- _YOUR GOAL_: Would you retype all of these records exactly?

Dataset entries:
________________
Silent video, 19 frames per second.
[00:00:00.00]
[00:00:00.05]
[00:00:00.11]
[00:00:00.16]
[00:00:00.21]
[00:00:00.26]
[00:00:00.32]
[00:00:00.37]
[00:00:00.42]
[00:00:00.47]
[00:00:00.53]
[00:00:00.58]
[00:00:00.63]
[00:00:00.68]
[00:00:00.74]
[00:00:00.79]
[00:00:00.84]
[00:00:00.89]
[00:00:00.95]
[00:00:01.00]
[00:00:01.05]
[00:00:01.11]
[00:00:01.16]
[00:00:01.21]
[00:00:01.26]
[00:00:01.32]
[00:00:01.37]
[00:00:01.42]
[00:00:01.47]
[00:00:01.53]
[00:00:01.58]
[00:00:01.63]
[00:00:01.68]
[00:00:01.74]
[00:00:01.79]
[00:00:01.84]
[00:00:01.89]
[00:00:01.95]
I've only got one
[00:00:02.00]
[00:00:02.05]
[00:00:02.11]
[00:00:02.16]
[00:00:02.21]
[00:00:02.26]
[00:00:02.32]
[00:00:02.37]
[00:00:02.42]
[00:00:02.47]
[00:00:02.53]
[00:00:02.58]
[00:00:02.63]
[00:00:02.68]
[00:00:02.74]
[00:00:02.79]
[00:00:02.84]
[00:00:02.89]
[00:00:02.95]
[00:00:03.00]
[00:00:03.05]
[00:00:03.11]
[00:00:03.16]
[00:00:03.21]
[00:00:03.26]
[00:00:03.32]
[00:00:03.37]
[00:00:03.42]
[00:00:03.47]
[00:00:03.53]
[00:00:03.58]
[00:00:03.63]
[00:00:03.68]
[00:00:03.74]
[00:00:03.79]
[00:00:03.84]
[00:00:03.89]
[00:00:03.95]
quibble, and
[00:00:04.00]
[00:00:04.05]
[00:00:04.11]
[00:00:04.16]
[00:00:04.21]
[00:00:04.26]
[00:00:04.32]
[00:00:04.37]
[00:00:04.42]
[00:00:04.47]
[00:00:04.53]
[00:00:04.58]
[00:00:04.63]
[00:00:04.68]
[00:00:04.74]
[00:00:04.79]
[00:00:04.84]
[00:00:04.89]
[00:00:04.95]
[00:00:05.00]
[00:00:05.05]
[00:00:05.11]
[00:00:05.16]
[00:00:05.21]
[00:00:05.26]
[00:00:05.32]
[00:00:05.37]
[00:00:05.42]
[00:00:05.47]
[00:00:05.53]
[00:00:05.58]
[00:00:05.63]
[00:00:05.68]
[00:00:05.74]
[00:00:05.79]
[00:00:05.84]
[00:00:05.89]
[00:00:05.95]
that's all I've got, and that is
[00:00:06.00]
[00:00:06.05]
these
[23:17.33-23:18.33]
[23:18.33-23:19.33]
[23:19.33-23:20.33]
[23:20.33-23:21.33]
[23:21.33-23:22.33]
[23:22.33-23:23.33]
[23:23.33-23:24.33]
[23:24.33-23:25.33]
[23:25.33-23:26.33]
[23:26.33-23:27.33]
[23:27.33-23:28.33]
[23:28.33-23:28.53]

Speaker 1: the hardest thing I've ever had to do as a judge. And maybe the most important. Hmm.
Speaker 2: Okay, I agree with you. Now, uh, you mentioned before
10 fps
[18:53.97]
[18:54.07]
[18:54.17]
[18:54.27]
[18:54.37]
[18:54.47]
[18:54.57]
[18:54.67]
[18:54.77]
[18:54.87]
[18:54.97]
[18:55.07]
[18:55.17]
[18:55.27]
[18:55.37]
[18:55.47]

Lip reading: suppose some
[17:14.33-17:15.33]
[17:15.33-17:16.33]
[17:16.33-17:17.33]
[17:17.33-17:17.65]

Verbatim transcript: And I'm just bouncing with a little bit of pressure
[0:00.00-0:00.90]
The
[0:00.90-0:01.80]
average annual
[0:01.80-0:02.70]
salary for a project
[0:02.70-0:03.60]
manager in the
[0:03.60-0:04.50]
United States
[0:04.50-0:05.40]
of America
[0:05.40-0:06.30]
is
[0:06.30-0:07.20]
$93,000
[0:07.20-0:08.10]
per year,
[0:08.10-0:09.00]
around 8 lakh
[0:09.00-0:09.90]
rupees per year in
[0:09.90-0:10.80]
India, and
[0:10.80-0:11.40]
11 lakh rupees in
________________
- _REPLY_:
Silent video, 19 frames per second.
[00:00:00.00]
[00:00:00.05]
[00:00:00.11]
[00:00:00.16]
[00:00:00.21]
[00:00:00.26]
[00:00:00.32]
[00:00:00.37]
[00:00:00.42]
[00:00:00.47]
[00:00:00.53]
[00:00:00.58]
[00:00:00.63]
[00:00:00.68]
[00:00:00.74]
[00:00:00.79]
[00:00:00.84]
[00:00:00.89]
[00:00:00.95]
[00:00:01.00]
[00:00:01.05]
[00:00:01.11]
[00:00:01.16]
[00:00:01.21]
[00:00:01.26]
[00:00:01.32]
[00:00:01.37]
[00:00:01.42]
[00:00:01.47]
[00:00:01.53]
[00:00:01.58]
[00:00:01.63]
[00:00:01.68]
[00:00:01.74]
[00:00:01.79]
[00:00:01.84]
[00:00:01.89]
[00:00:01.95]
I've only got one
[00:00:02.00]
[00:00:02.05]
[00:00:02.11]
[00:00:02.16]
[00:00:02.21]
[00:00:02.26]
[00:00:02.32]
[00:00:02.37]
[00:00:02.42]
[00:00:02.47]
[00:00:02.53]
[00:00:02.58]
[00:00:02.63]
[00:00:02.68]
[00:00:02.74]
[00:00:02.79]
[00:00:02.84]
[00:00:02.89]
[00:00:02.95]
[00:00:03.00]
[00:00:03.05]
[00:00:03.11]
[00:00:03.16]
[00:00:03.21]
[00:00:03.26]
[00:00:03.32]
[00:00:03.37]
[00:00:03.42]
[00:00:03.47]
[00:00:03.53]
[00:00:03.58]
[00:00:03.63]
[00:00:03.68]
[00:00:03.74]
[00:00:03.79]
[00:00:03.84]
[00:00:03.89]
[00:00:03.95]
quibble, and
[00:00:04.00]
[00:00:04.05]
[00:00:04.11]
[00:00:04.16]
[00:00:04.21]
[00:00:04.26]
[00:00:04.32]
[00:00:04.37]
[00:00:04.42]
[00:00:04.47]
[00:00:04.53]
[00:00:04.58]
[00:00:04.63]
[00:00:04.68]
[00:00:04.74]
[00:00:04.79]
[00:00:04.84]
[00:00:04.89]
[00:00:04.95]
[00:00:05.00]
[00:00:05.05]
[00:00:05.11]
[00:00:05.16]
[00:00:05.21]
[00:00:05.26]
[00:00:05.32]
[00:00:05.37]
[00:00:05.42]
[00:00:05.47]
[00:00:05.53]
[00:00:05.58]
[00:00:05.63]
[00:00:05.68]
[00:00:05.74]
[00:00:05.79]
[00:00:05.84]
[00:00:05.89]
[00:00:05.95]
that's all I've got, and that is
[00:00:06.00]
[00:00:06.05]
these
[23:17.33-23:18.33]
[23:18.33-23:19.33]
[23:19.33-23:20.33]
[23:20.33-23:21.33]
[23:21.33-23:22.33]
[23:22.33-23:23.33]
[23:23.33-23:24.33]
[23:24.33-23:25.33]
[23:25.33-23:26.33]
[23:26.33-23:27.33]
[23:27.33-23:28.33]
[23:28.33-23:28.53]

Speaker 1: the hardest thing I've ever had to do as a judge. And maybe the most important. Hmm.
Speaker 2: Okay, I agree with you. Now, uh, you mentioned before
10 fps
[18:53.97]
[18:54.07]
[18:54.17]
[18:54.27]
[18:54.37]
[18:54.47]
[18:54.57]
[18:54.67]
[18:54.77]
[18:54.87]
[18:54.97]
[18:55.07]
[18:55.17]
[18:55.27]
[18:55.37]
[18:55.47]

Lip reading: suppose some
[17:14.33-17:15.33]
[17:15.33-17:16.33]
[17:16.33-17:17.33]
[17:17.33-17:17.65]

Verbatim transcript: And I'm just bouncing with a little bit of pressure
[0:00.00-0:00.90]
The
[0:00.90-0:01.80]
average annual
[0:01.80-0:02.70]
salary for a project
[0:02.70-0:03.60]
manager in the
[0:03.60-0:04.50]
United States
[0:04.50-0:05.40]
of America
[0:05.40-0:06.30]
is
[0:06.30-0:07.20]
$93,000
[0:07.20-0:08.10]
per year,
[0:08.10-0:09.00]
around 8 lakh
[0:09.00-0:09.90]
rupees per year in
[0:09.90-0:10.80]
India, and
[0:10.80-0:11.40]
11 lakh rupees in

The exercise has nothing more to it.